What is required:
Only the lines from the one with "[0:03.00-0:04.00]" through the last line of the records below belong in your answer, reproduced exactly and with the pictures left out.

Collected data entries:

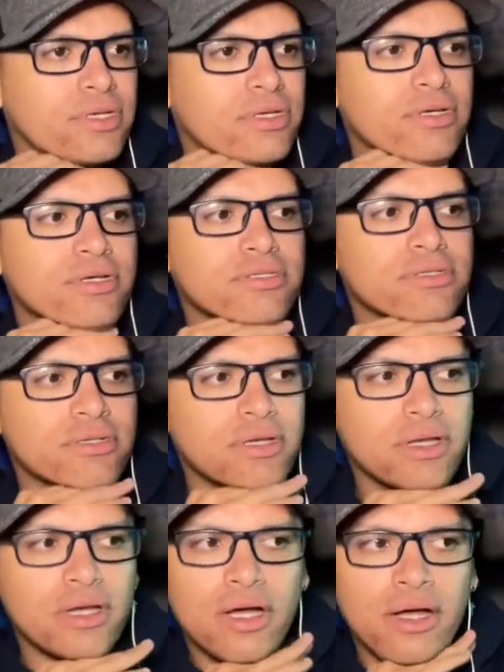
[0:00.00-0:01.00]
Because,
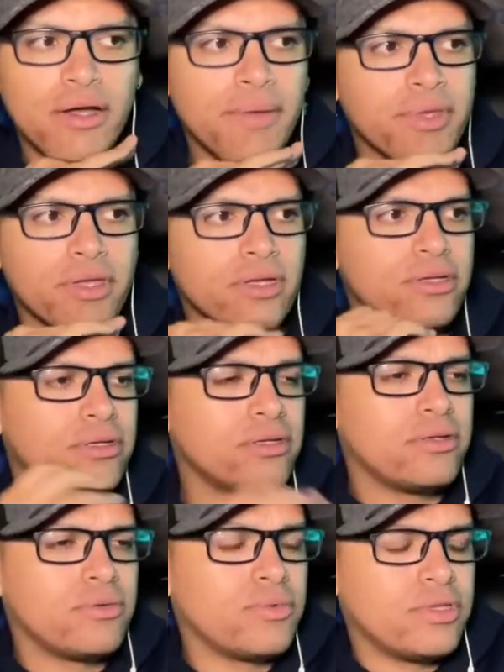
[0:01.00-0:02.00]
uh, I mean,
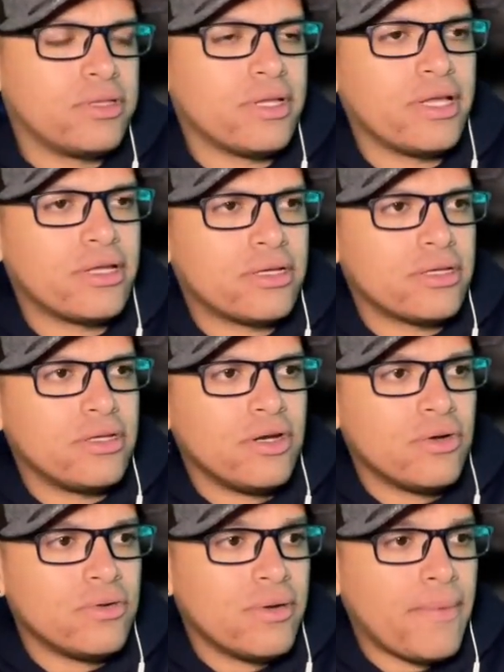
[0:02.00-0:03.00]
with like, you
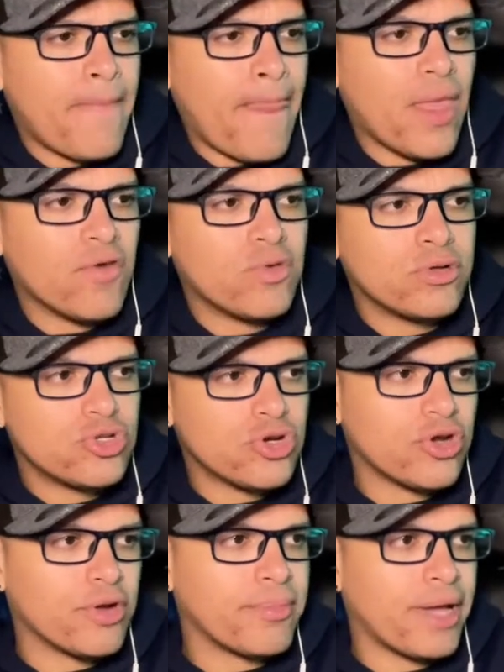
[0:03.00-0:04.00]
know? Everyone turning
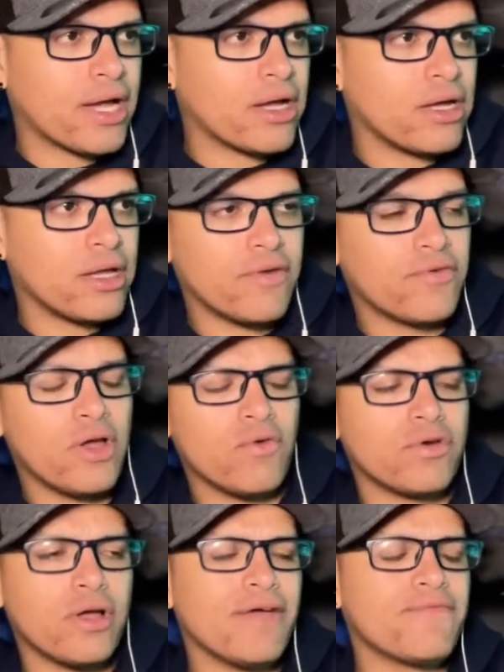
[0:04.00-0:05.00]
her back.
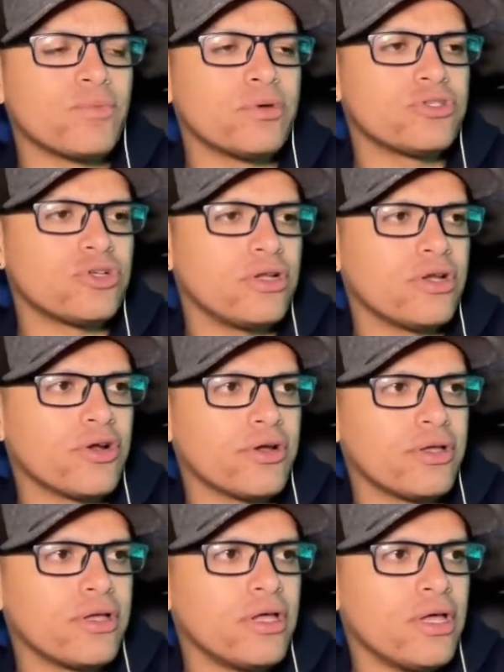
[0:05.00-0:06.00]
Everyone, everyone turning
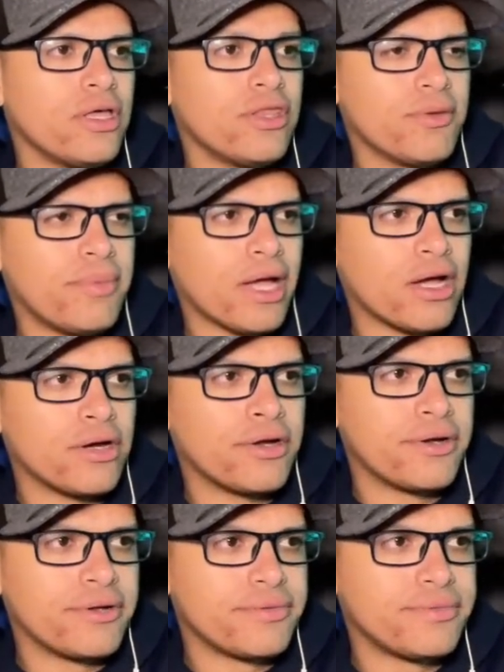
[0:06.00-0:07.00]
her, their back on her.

Result below:
[0:03.00-0:04.00]
know? Everyone turning
[0:04.00-0:05.00]
her back.
[0:05.00-0:06.00]
Everyone, everyone turning
[0:06.00-0:07.00]
her, their back on her.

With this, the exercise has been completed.